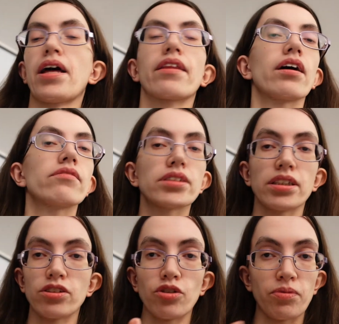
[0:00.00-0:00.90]
There is a
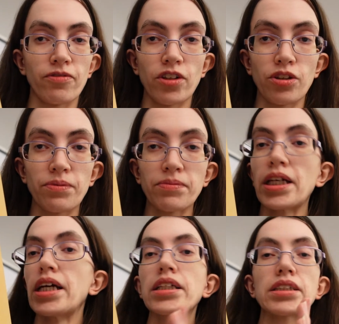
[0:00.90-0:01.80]
super flu.
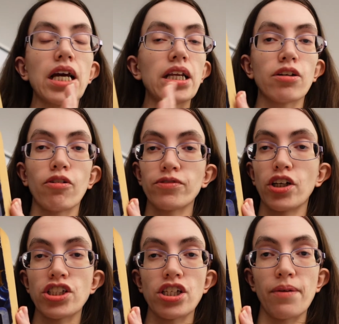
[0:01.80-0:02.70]
It's killing off
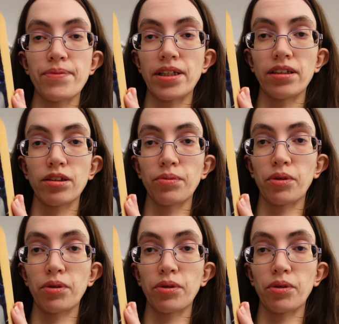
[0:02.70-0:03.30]
99% of the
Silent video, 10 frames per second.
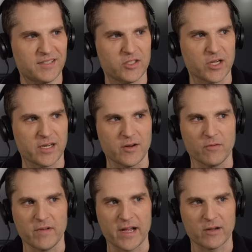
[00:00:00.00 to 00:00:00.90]
John
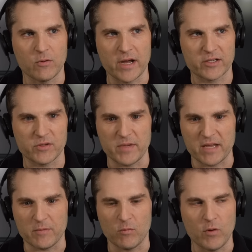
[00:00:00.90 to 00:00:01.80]
Novak, who actually
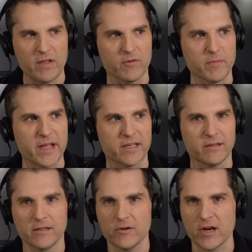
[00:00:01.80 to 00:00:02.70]
became a
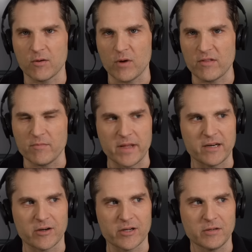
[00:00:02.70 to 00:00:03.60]
weatherman. You're not a
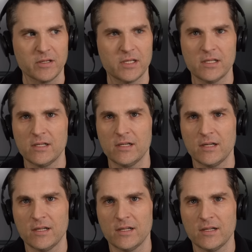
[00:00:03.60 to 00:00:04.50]
weatherman, are you?
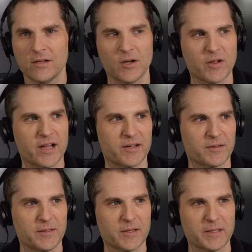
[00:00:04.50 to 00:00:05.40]
No. no. Okay.
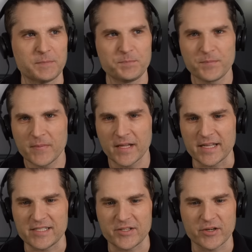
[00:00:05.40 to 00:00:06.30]
Okay.
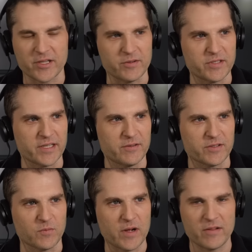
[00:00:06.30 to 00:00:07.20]
At Syracuse, yeah, he
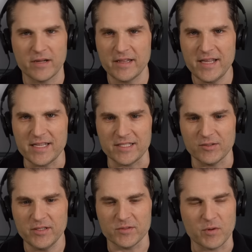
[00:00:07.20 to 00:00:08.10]
was a weather. I think he
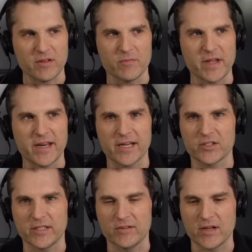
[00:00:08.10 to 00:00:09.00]
still is a weatherman
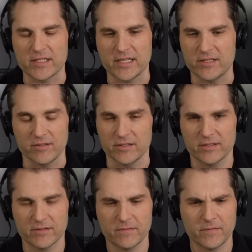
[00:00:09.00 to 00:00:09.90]
actually in Los
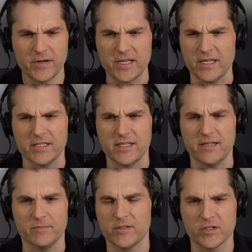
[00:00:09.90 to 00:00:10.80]
Angeles. It's freaky to
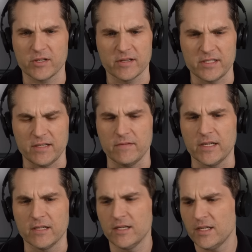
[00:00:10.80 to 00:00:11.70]
see him turn on the
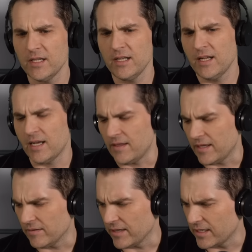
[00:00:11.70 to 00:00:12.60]
TV, and
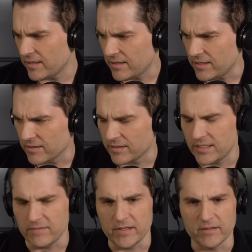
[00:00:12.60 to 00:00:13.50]
then like he's on
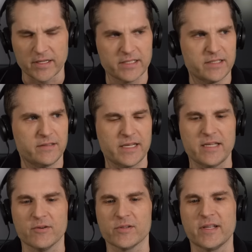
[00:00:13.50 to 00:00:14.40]
TV like
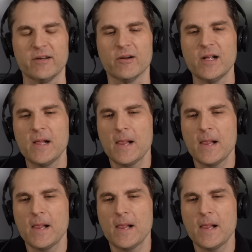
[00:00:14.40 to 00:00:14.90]
ten years later.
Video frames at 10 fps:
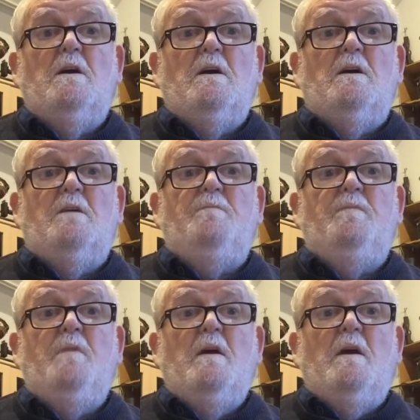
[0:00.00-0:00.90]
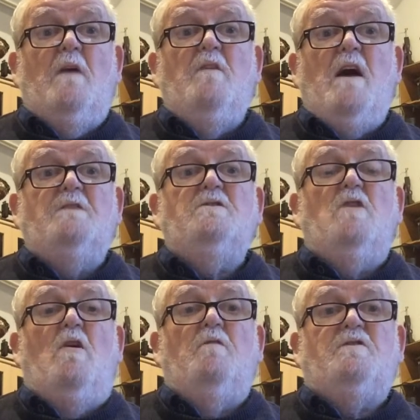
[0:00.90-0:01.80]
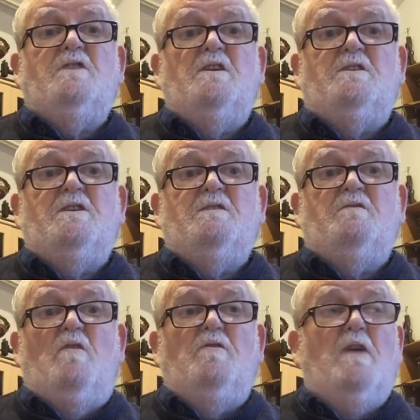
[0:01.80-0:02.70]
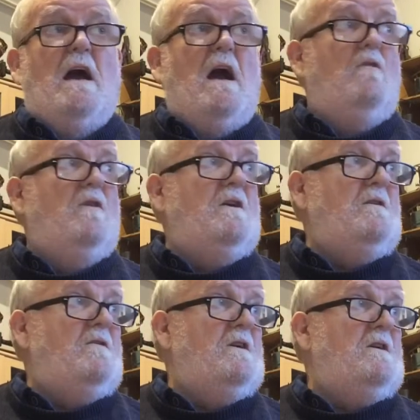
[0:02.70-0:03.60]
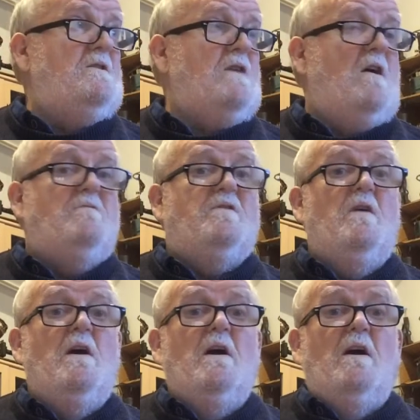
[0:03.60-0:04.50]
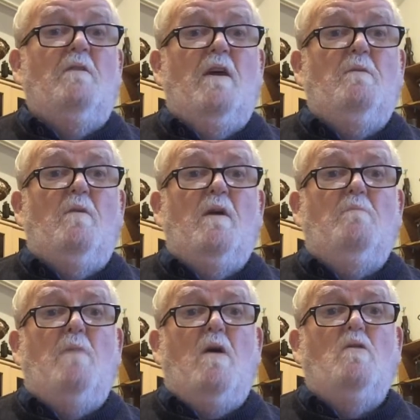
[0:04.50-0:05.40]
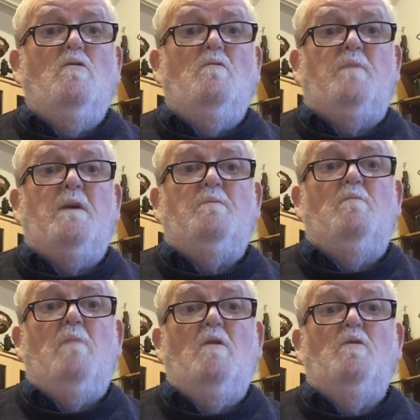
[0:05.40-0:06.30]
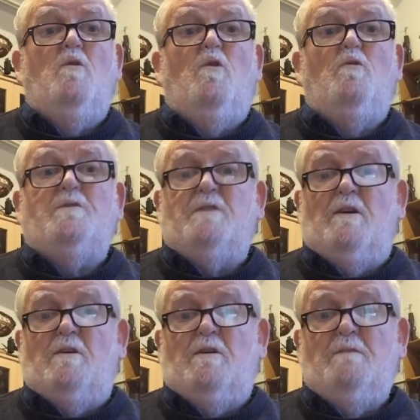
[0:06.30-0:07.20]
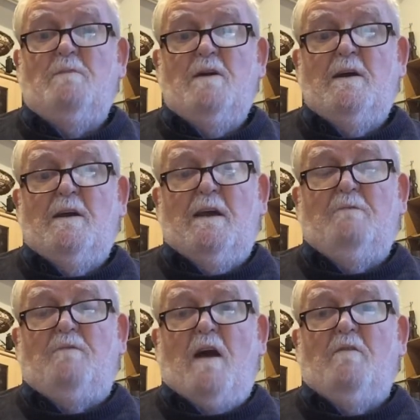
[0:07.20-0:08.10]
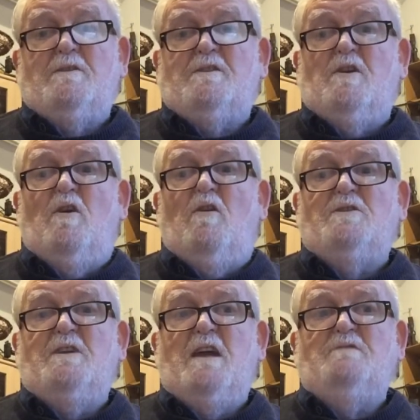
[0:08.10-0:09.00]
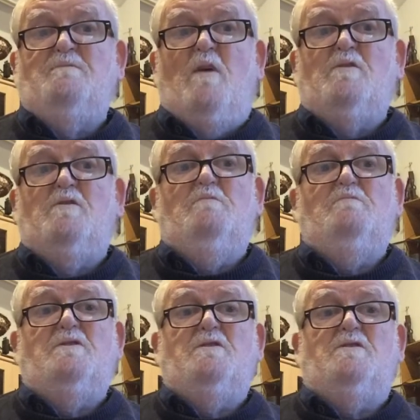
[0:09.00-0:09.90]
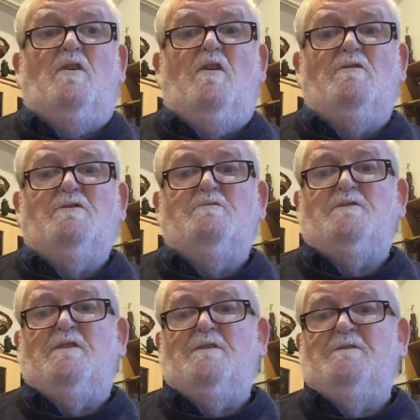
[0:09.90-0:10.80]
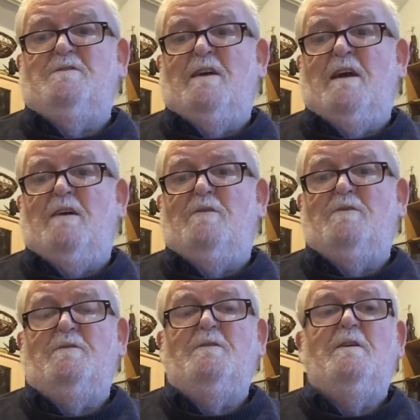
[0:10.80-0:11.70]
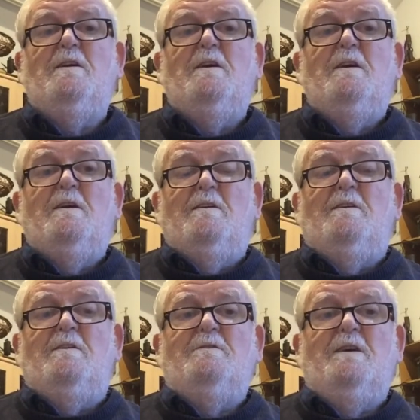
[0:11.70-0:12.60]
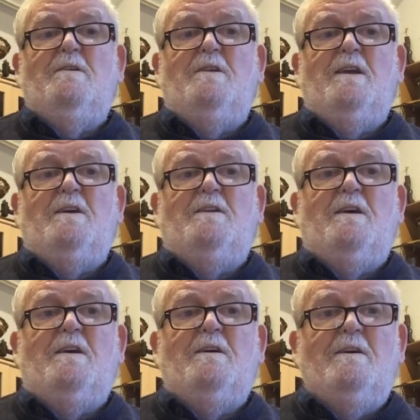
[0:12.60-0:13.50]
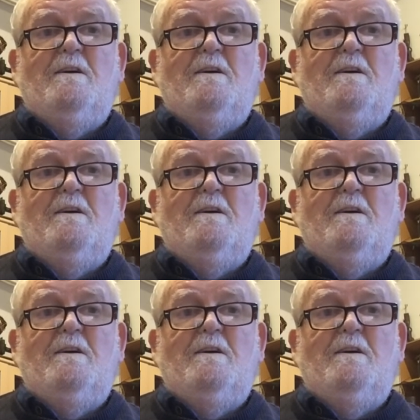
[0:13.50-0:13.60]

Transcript: And they hadn't got the facilities they've got now, the types of, and they moan, people moan all the time. In fact, there's cars in edge bottoms and cars upside down, and oh dear, dear, dear.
|---|
Work required: Report the number of lines in the listing where the string "frames" appears, and nothing besides.

Final answer: 2